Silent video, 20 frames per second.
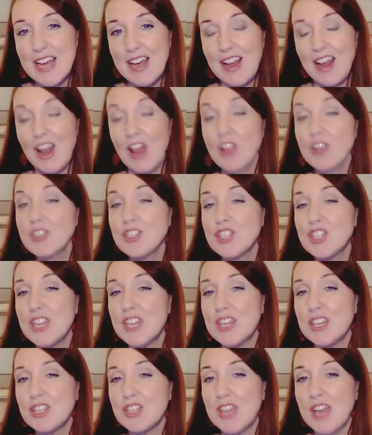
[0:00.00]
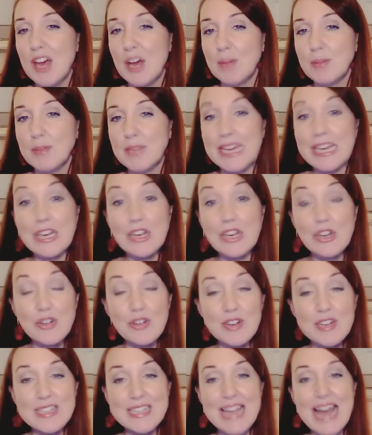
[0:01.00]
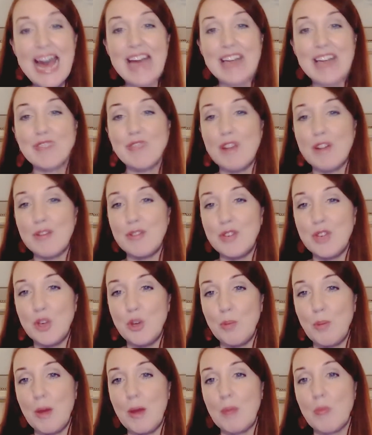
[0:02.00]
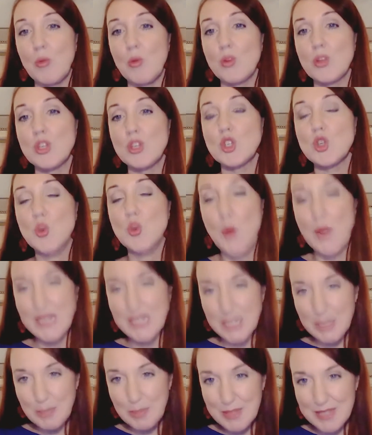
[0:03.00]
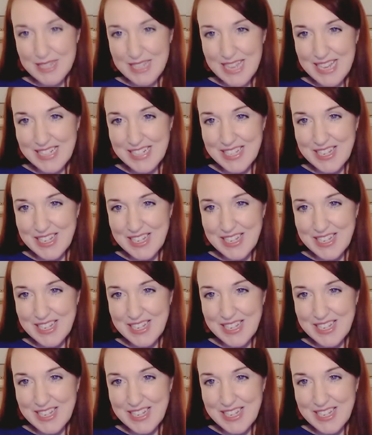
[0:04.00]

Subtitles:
last year she helped increase ad revenue by more than 20%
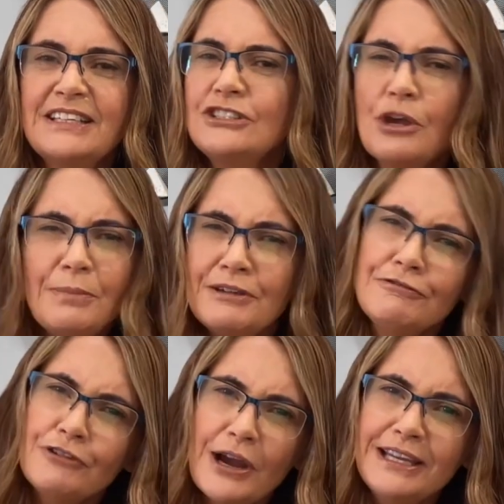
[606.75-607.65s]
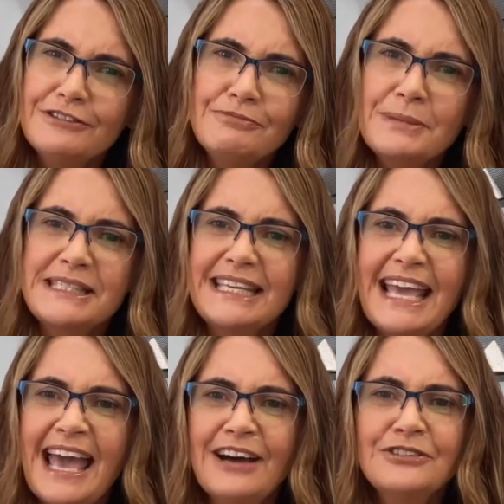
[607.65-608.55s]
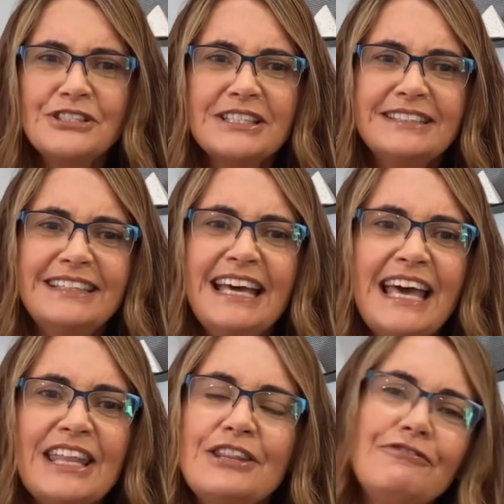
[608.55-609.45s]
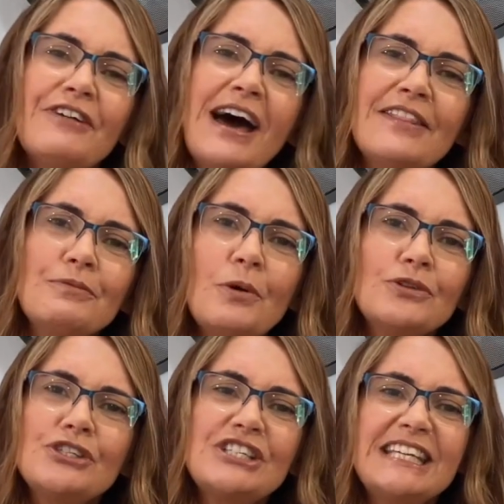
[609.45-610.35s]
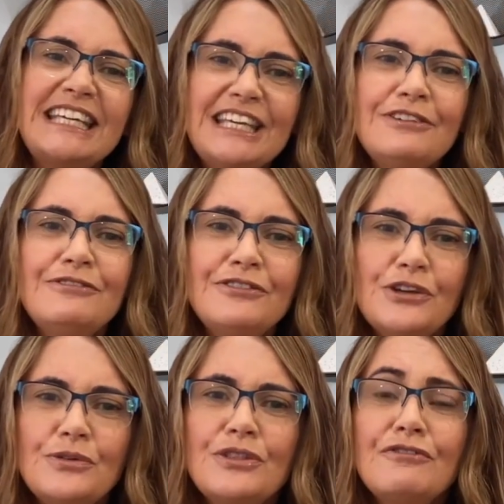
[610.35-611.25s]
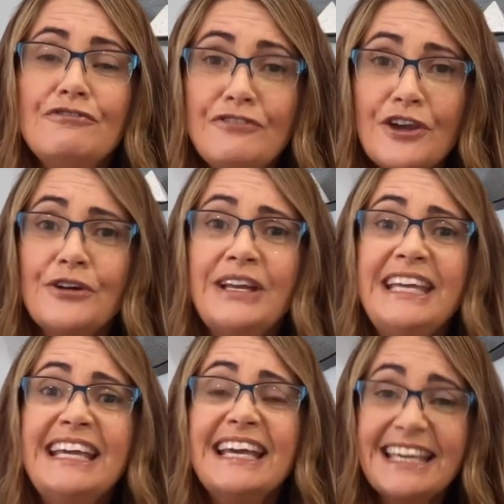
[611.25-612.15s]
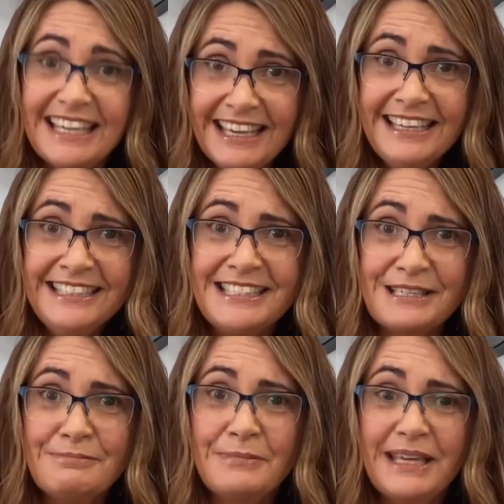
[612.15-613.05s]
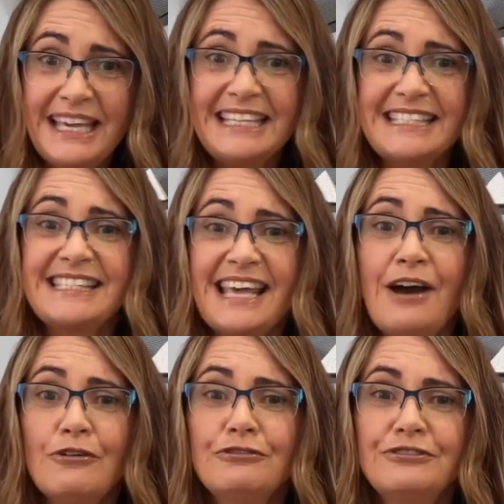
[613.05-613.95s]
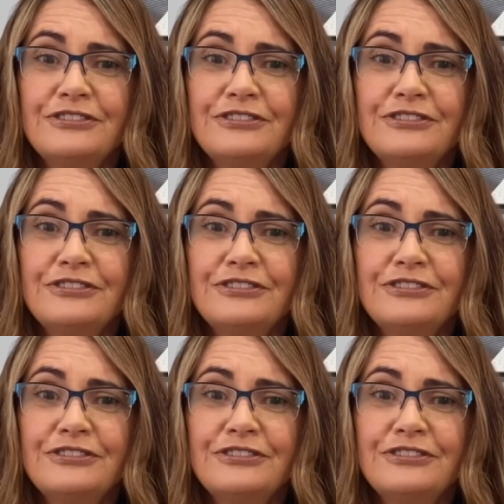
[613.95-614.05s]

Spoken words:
Don't be afraid of missing out. The Father wants to give you the very kingdom itself.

- [Prompt]: With the pictures omitted, reproduce the data above exactly.

- [Reply to the task]:
Silent video, 20 frames per second.
[0:00.00]
[0:01.00]
[0:02.00]
[0:03.00]
[0:04.00]

Subtitles:
last year she helped increase ad revenue by more than 20%
[606.75-607.65s]
[607.65-608.55s]
[608.55-609.45s]
[609.45-610.35s]
[610.35-611.25s]
[611.25-612.15s]
[612.15-613.05s]
[613.05-613.95s]
[613.95-614.05s]

Spoken words:
Don't be afraid of missing out. The Father wants to give you the very kingdom itself.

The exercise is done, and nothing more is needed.